Qualifica religiosa: Frate Eremita
Data del decesso: 15 Dicembre 1978
Luogo del decesso: Noto (Siracusa)
Luogo di sepoltura: Noto (Siracusa)

Erem. Fra AMBROGIO (VACCHETTA Domenico), da San Benigno (Cuneo), morto a Noto (Siracusa) nel 1978, a 86 anni di età e 39 di Professione.


Da "Atti e Comunicazioni della Curia Generale", Gennaio - Marzo 1979

 Frate AMBROGIO   (Vacchetta Domenico)
 eremita della Divina Provvidenza, da San Benigno (Cuneo), morto a Noto (Siracusa) il 15 dicembre 1978, a 86 anni di età e 39 di professione. 
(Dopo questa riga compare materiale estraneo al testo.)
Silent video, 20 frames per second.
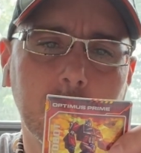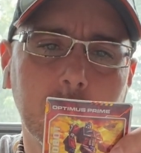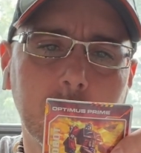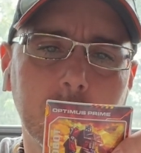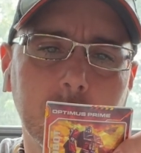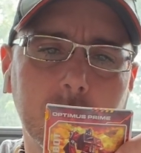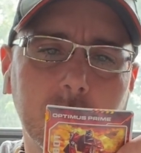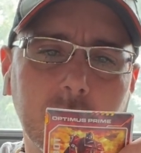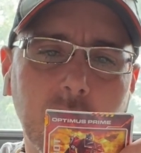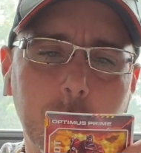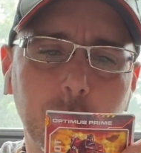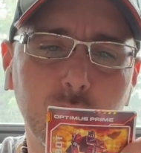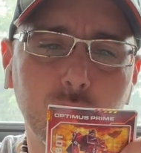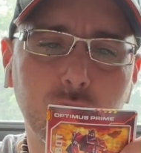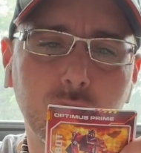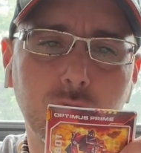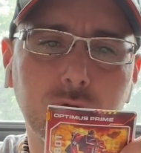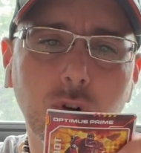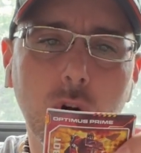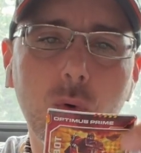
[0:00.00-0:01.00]

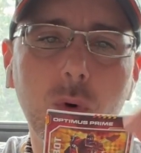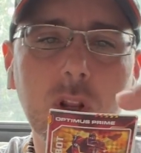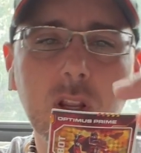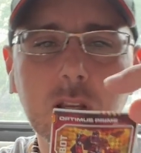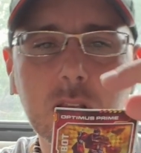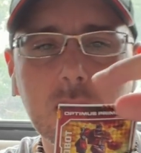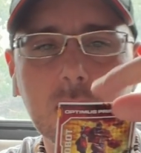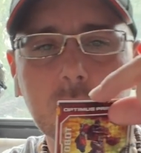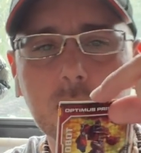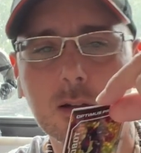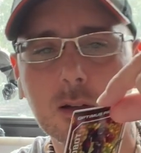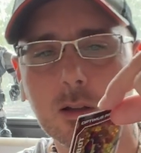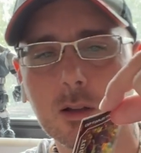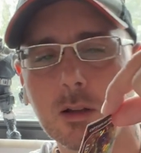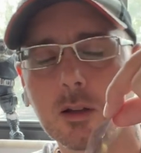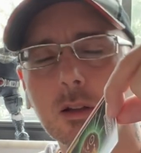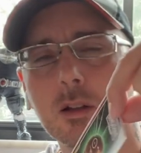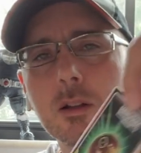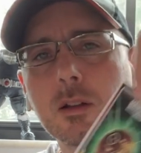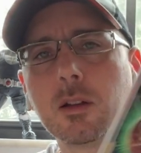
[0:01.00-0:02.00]
Cybertronian
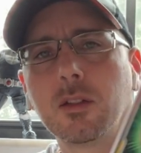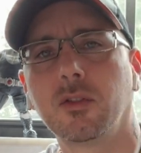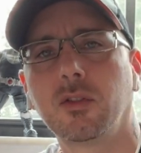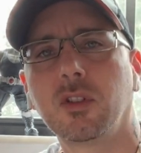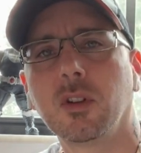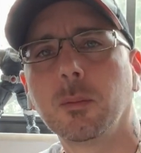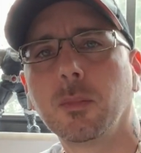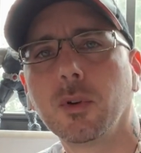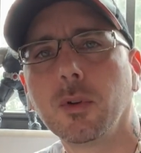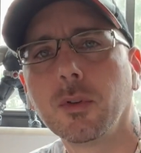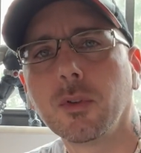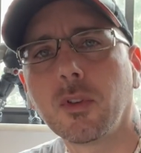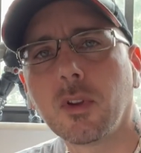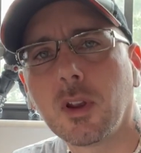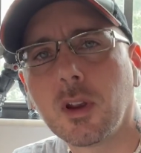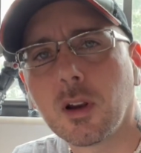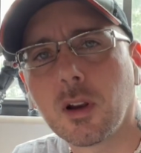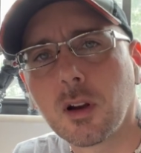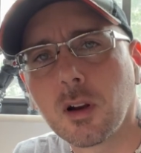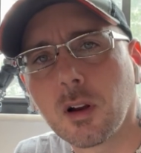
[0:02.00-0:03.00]
symbols
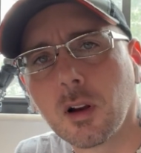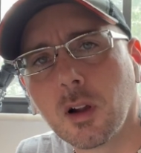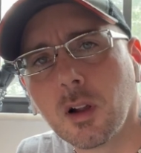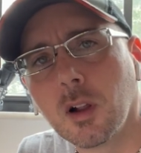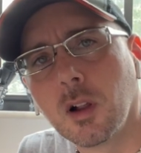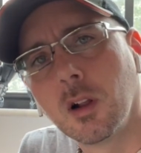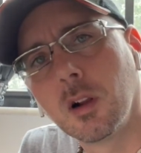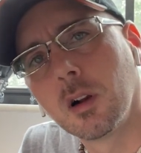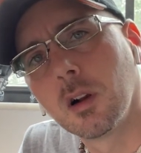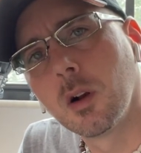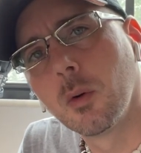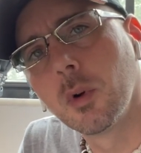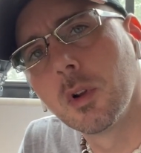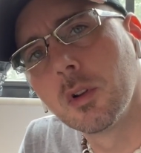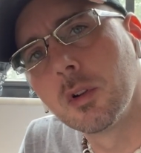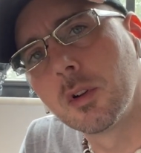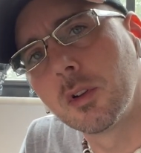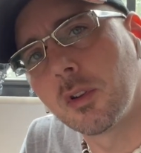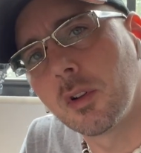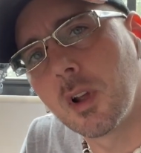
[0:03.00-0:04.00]
there on what
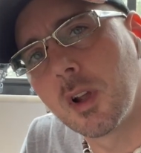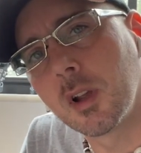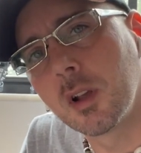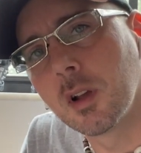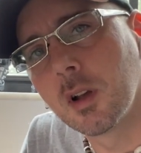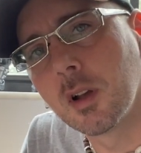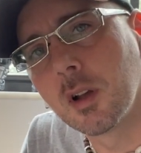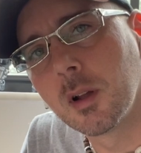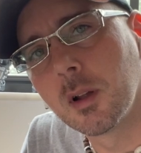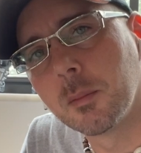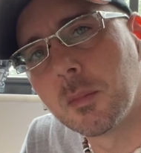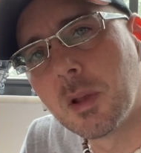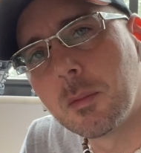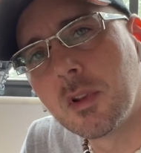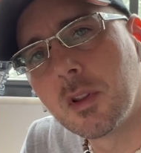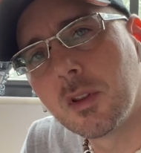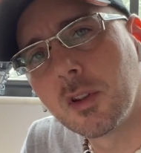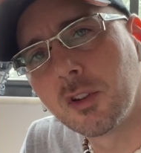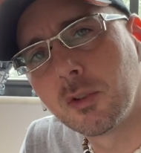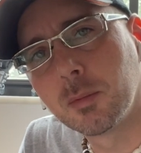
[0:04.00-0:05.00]
looks like
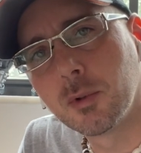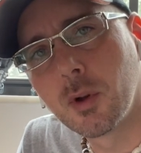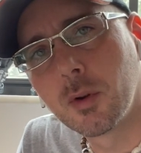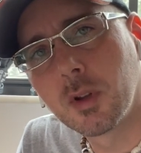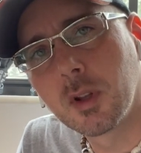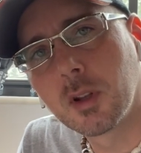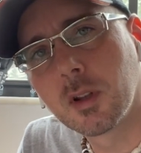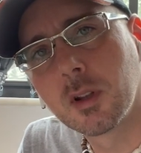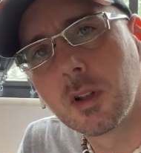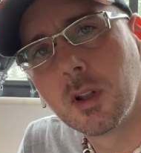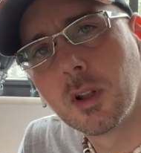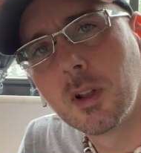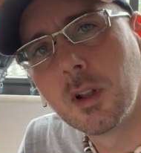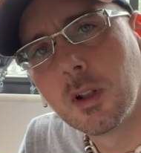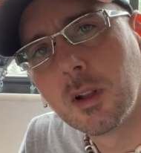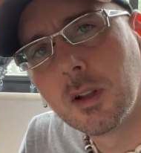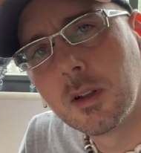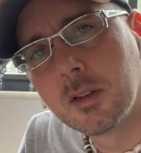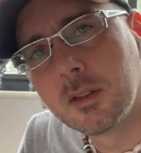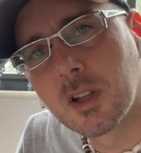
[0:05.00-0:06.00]
maybe the exploding
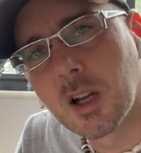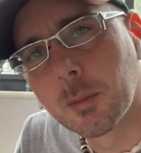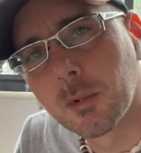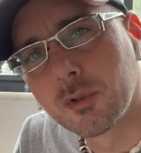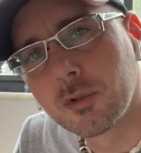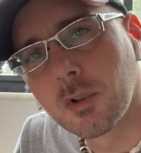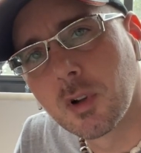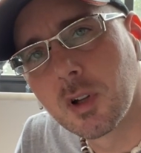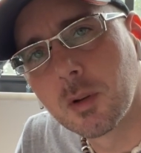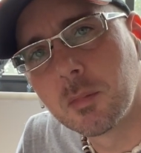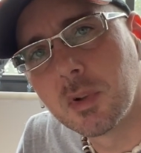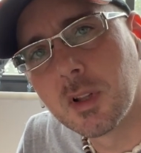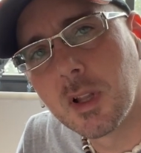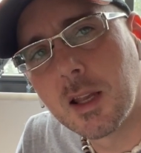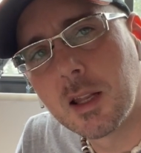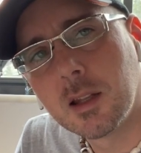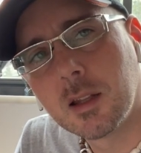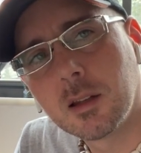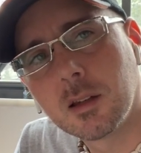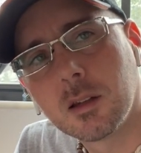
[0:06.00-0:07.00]
Cybertron
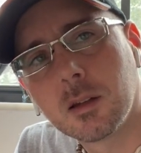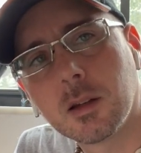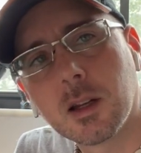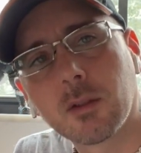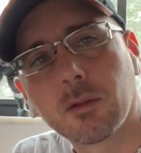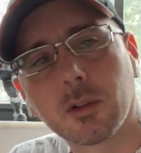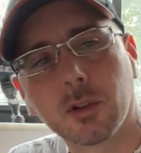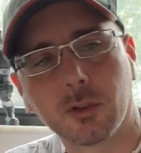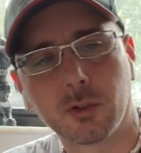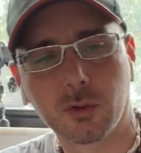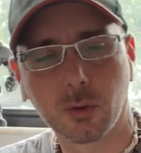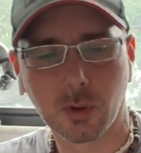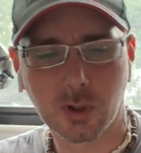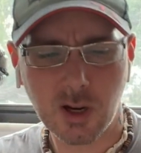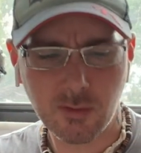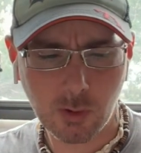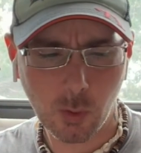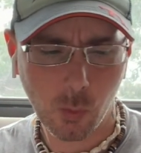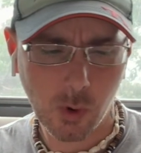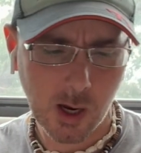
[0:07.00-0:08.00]
planet. Not really sure.
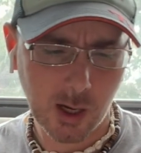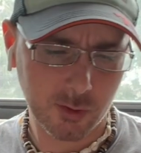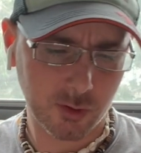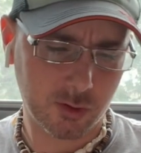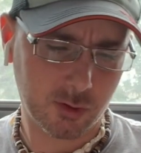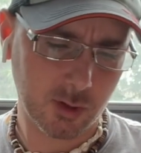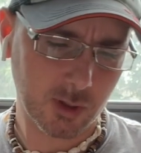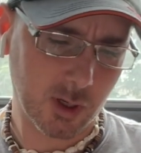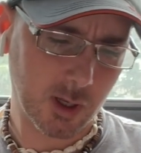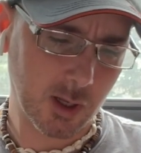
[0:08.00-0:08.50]
Never watched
Nato a San Benigno di Cuneo il 9 agosto 1892, Domenico Giovanni Vacchetta venne in Congregazione in età già matura il 26 marzo 1937 Compiuta la vestizione come eremita il giorno dell'Immacolata del 1938 (e si conserva una bellissima lettera su di lui di Don Cremaschi a Don Orione), iniziò il suo anno di noviziato. Dopo la prima professione nel 1939 fu trattenuto ancora qualche mese a Bra e tutti ricordiamo il suo singolare esempio di serenità e umiltà e poi venne inviato all'Eremo di San Corrado a Noto. Emise la professione perpetua l'8 dicembre 1945 e a Noto condusse quasi ininterrottamente la sua silenziosa vita eremita. Pur amando molto la sua terra non ritornò più, dopo aver scelto l'eremo, malgrado le sollecitudini dei familiari che pur ricordava con tenerezza. Aveva fatto questa promessa al Signore (così ci confidava), il giorno della sua professione, e volle mantenersi fedele anche se gli dovette costare non poco sacrificio. Anima di grande fede, faceva della sua giornata e della fatica una continua preghiera, lieto di starsene in contatto quasi continuo con la natura contemplando la bontà del Signore nei frutti, nei fiori di cui è particolarmente ricca la Sicilia. Sotto una apparenza che a prima vista poteva sembrare rude, nascondeva un animo sensibilissimo, capace di attenzioni ed intuizioni delicatissime. Era soprattutto sempre pronto a capire e compatire: non gli sfuggivano i limiti e difetti altrui, ma sapeva, con rara saggezza, accettare anche i temperamenti più difficili, alimentando sempre con la sua presenza un clima di serenità e di pace. Felice di benedire Iddio e dii faticare, pareva non stancarsi mai, anche quando gli anni erano molti e la salute ormai tanto compromessa. Ricoverato più volte all'ospedale di Noto fu sempre motivo di edificazione per tutti — medici, infermieri, degenti con la sua inalterabile pazienza e l'incantevole pietà. Non chiedeva che poter tornare al più presto a San Corrado per riprendere la sua vita di preghiera e di lavoro, da autentico eremita orionino. Preziosa testimonianza di umiltà la sua, sempre lieto di essere all'ultimo posto, ansioso quasi di scomparire ognor più agli occhi degli uomini per stare più intimamente unito al suo Dio, di cui ricopiava con tanta diligenza i misteriosi esempi di annichilimento fra gli uomini. Il suo ricordo valga ad innamorarci tutti di queste sublimi virtù evangeliche e religiose, oggi alquanto dimenticate, e susciti nuove preziose vocazioni per il nostro ramo eremitico.